Guy Rundle on the Left’s weak response to nuclear subs [$]: “Aside from Keating, there has been pretty much crickets, apart from somewhat less powerful voices, such as myself, Vanguard — the Communist Party of Australia (Marxist-Leninist) paper — and Green Left. Strange times, strange times… [W]hat has been notable is the lack of concerted, institutional opposition to our new, willed dependency in a white man’s Burton. Labor fell into line dutifully, the ACTU said not a word, the left unions did not break away and speak away, the Greens emphasised the nuclear danger angle, there was no word from the churches against a willed drift to war. … Through the 1950s and ’60s we had a vigorous peace movement — which, being run largely by the Communist Party, had its biases — and then we had one of the world’s largest anti-war and anti-nuclear movements from the ’70s through to the 2000s.

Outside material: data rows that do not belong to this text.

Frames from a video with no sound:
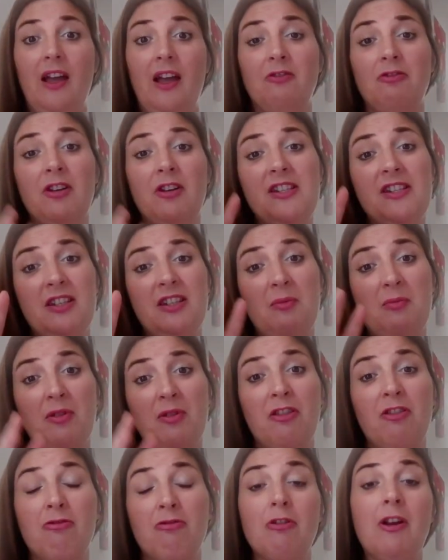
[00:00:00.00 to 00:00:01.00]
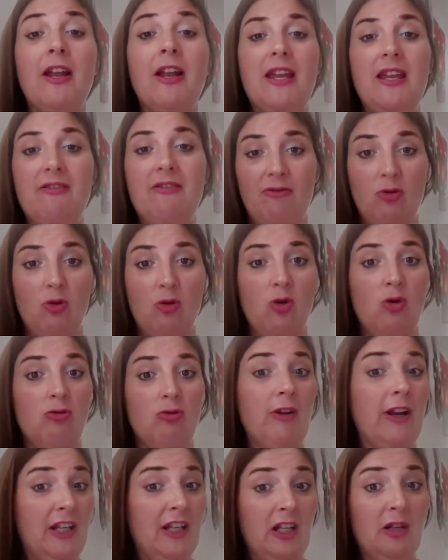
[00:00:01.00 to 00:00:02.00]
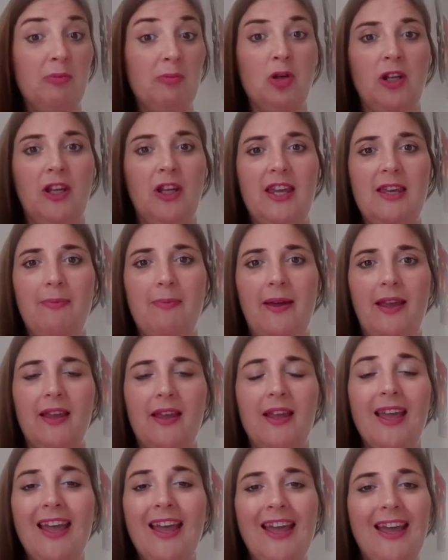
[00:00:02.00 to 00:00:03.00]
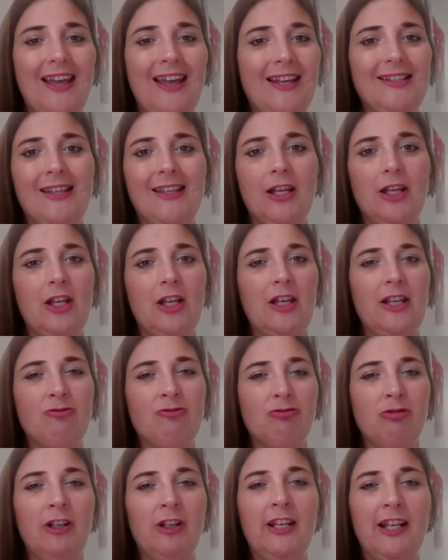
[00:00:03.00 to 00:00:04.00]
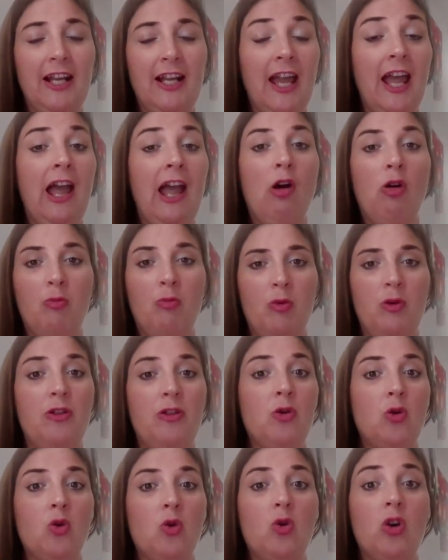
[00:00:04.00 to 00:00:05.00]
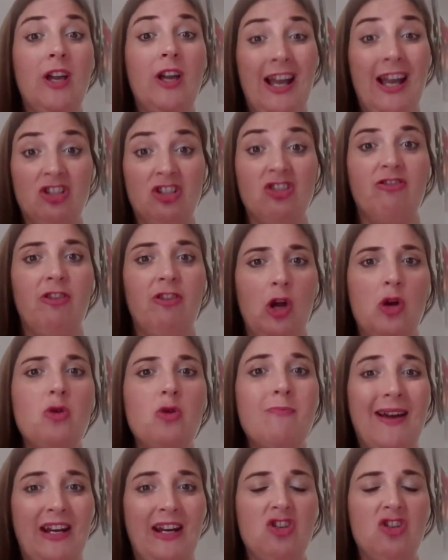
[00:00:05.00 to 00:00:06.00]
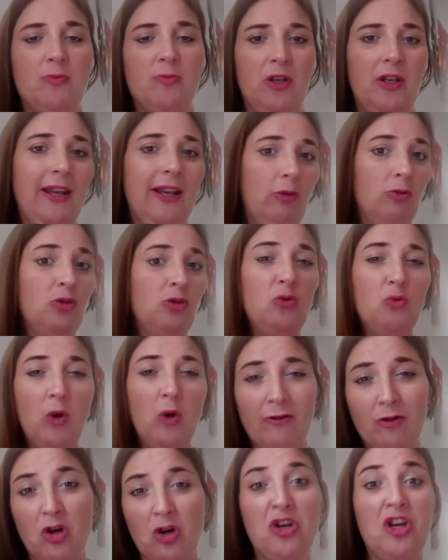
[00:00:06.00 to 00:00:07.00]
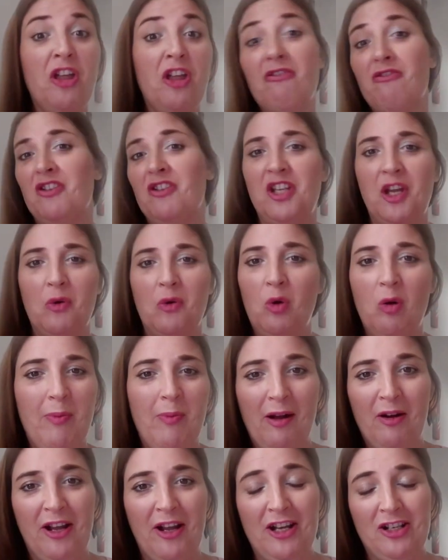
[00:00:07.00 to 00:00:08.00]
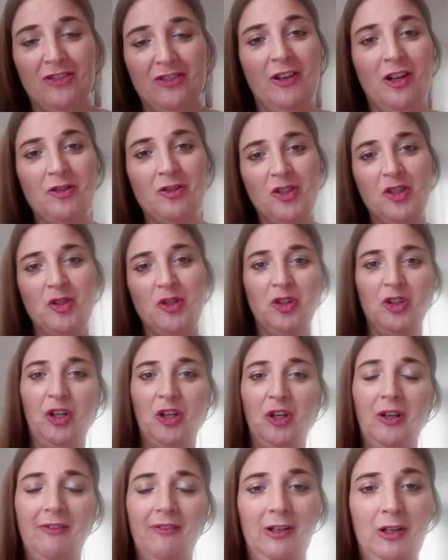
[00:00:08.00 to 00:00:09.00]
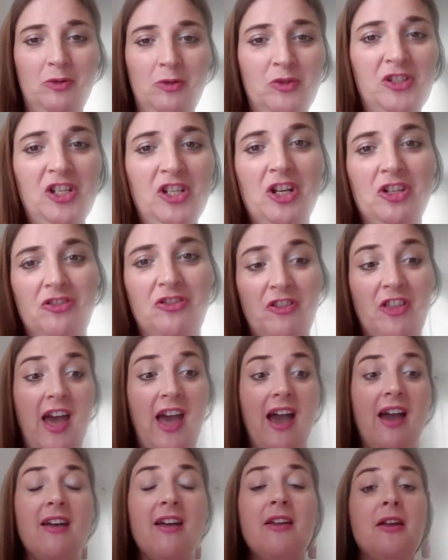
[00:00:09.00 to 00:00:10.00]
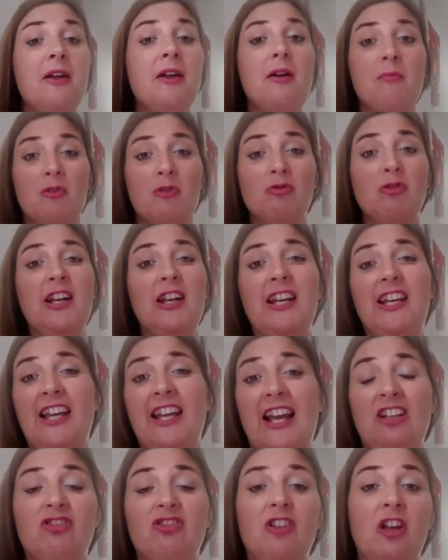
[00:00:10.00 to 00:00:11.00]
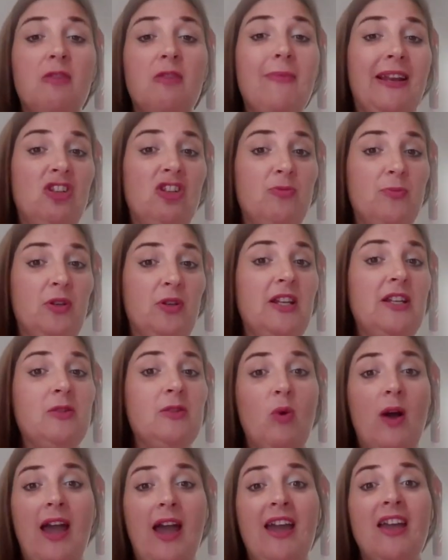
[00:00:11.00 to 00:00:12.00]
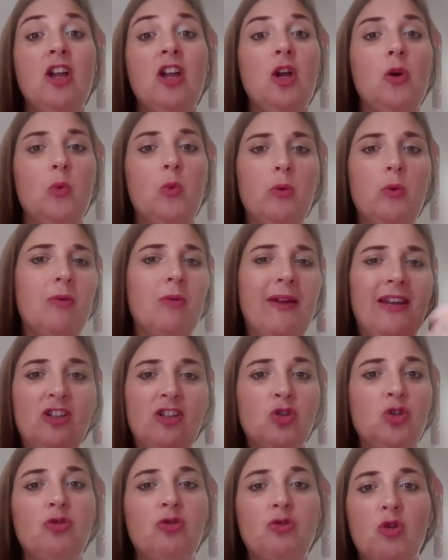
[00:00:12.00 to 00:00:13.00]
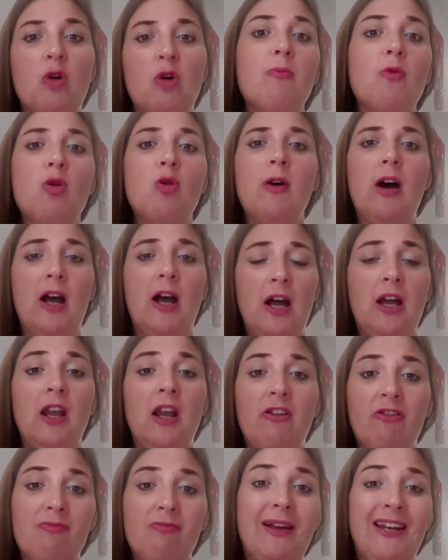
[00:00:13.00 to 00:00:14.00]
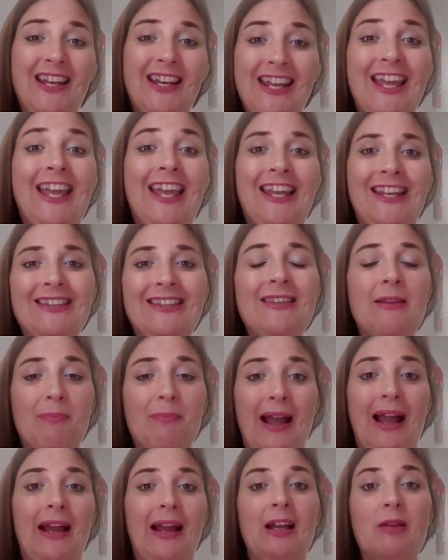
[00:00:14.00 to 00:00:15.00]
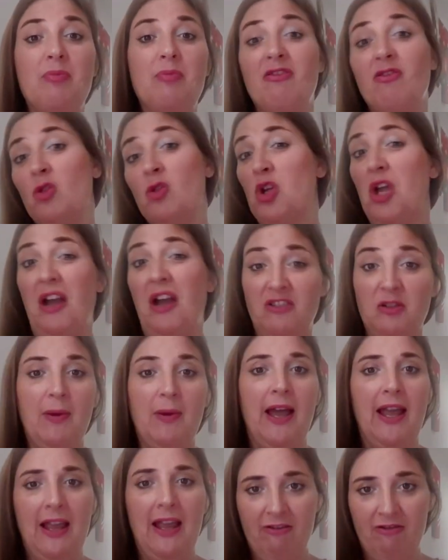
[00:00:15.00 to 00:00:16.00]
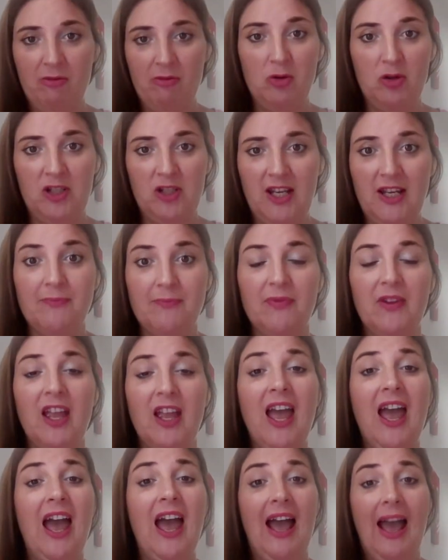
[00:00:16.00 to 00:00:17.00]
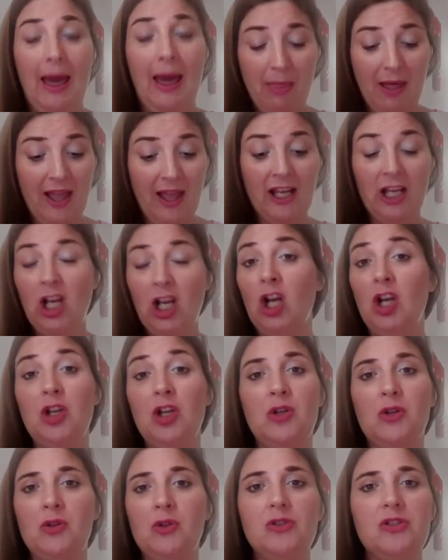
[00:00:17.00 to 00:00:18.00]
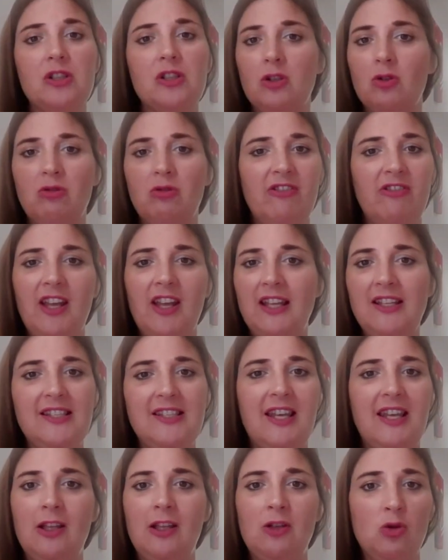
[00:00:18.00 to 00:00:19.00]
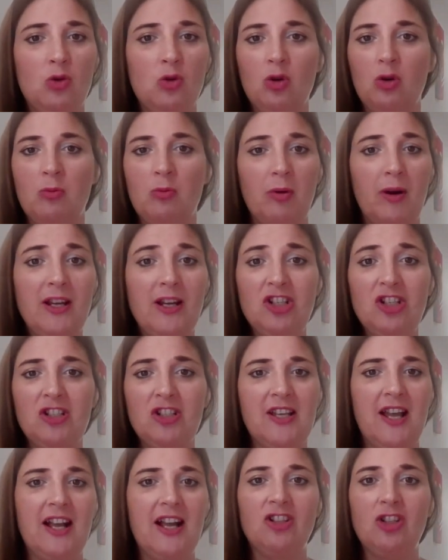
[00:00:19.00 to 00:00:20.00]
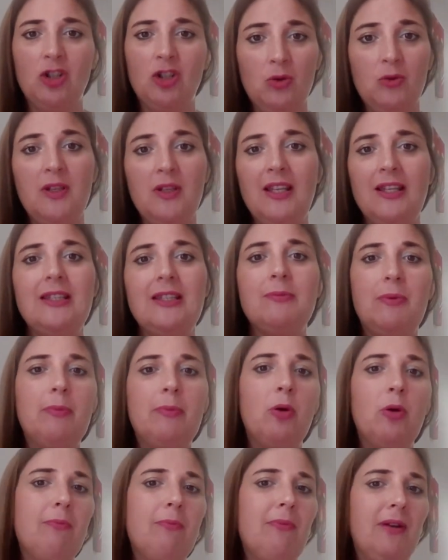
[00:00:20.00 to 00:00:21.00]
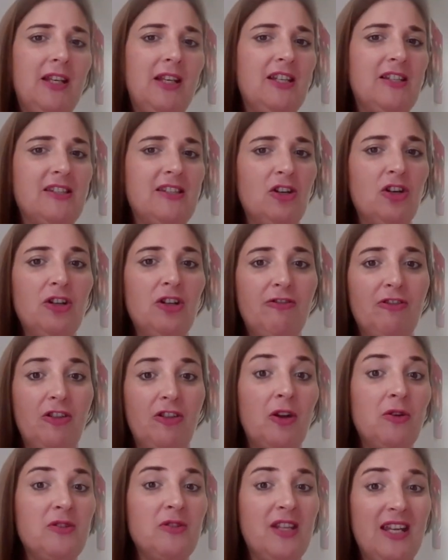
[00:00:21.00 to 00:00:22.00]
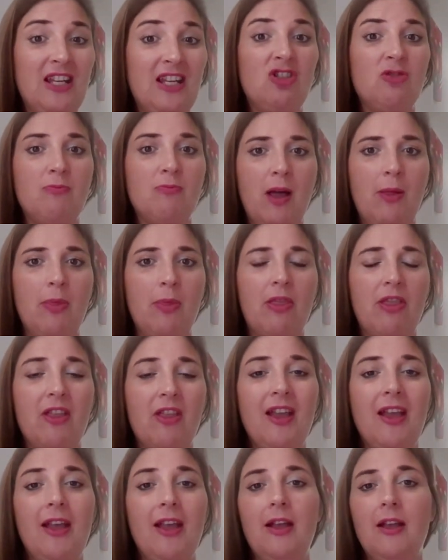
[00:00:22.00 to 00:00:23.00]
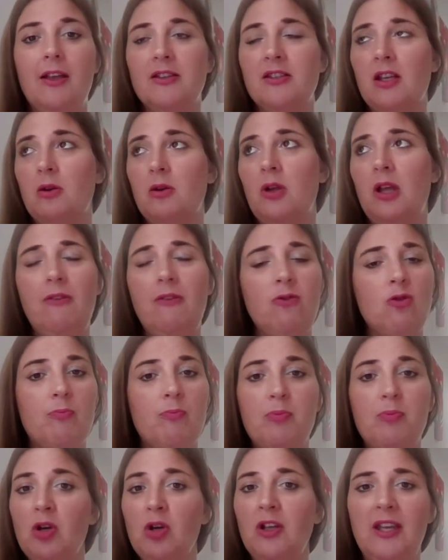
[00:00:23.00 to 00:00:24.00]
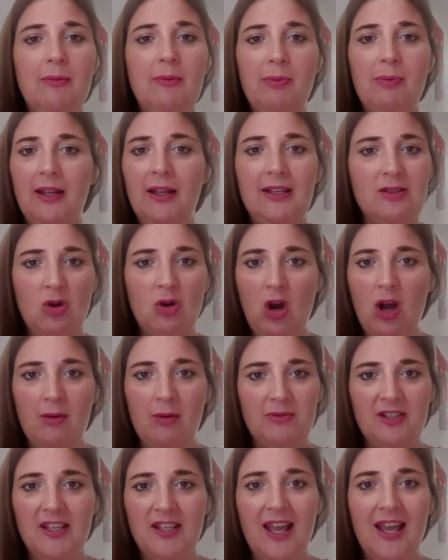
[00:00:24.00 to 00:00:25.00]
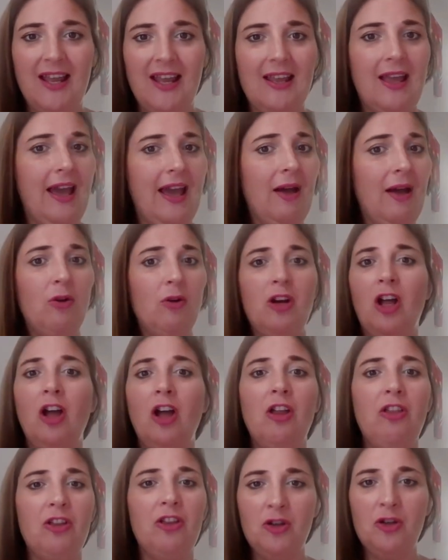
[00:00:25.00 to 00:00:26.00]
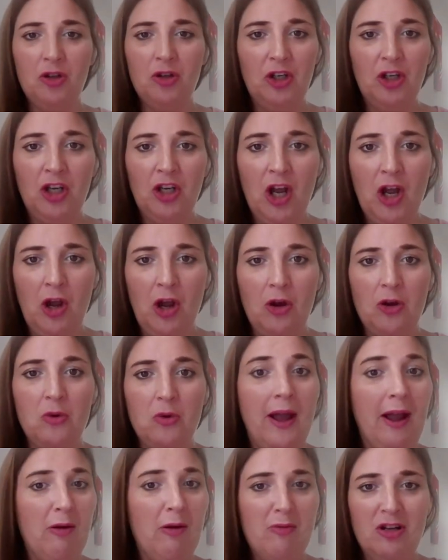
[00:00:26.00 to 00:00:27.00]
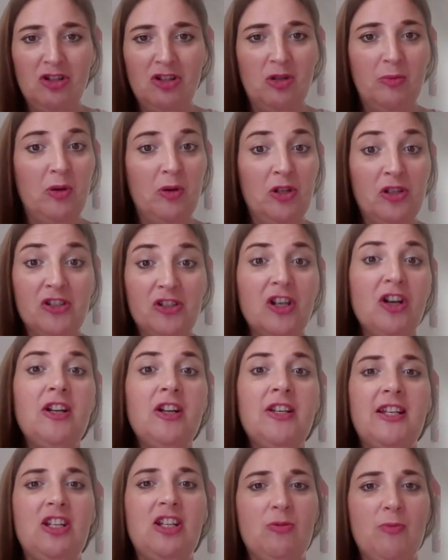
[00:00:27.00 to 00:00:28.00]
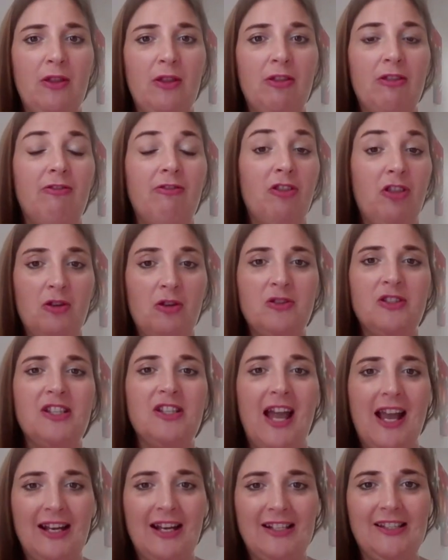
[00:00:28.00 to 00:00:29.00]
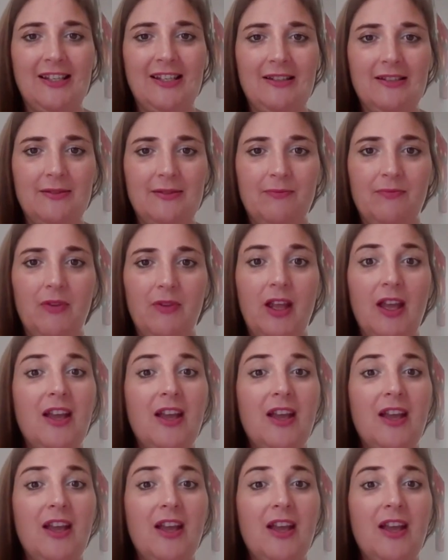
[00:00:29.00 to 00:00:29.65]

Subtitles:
And reason number three for regular bookkeeping is that it's really going to help with your cash flow management. Now, I've got another video all about cash flow, so you can go and have a little search for that. But really, cash flow management is where we want to make sure you've got more enough money in the bank before you have to pay everybody. And that includes your VAT and your corporation tax. You need to be putting money aside for those each month. So if your bookkeeping is not up to date, how on earth are you going to know how much to put aside each month for those taxes?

The active support of unions and churches was essential to such a movement, as was the presence of a more vocal and independent Labor left — and a Labor leadership that retained aspects of Labor’s dissidence. That this coalition is now absent is a disaster for the country. I don’t believe for a second that it is indicative of a wider absence in society; I think many Australians have a deep disquiet about the direction being taken, the giddy, gung-ho commitment to a race-grounded imperial alliance. But the shifts in Australian society have been so great that there has been a split between elite power group leaderships, and an atomised population which is often to the left of the people leading them.”
(This overlooks the MUA and ETU’s well articulated opposition to the AUKUS announcement, and has nothing to say about the impact of lockdowns — both the rules and the fatigue — on the ability of a community groups to organise a display of opposition, but the broader point is well made.)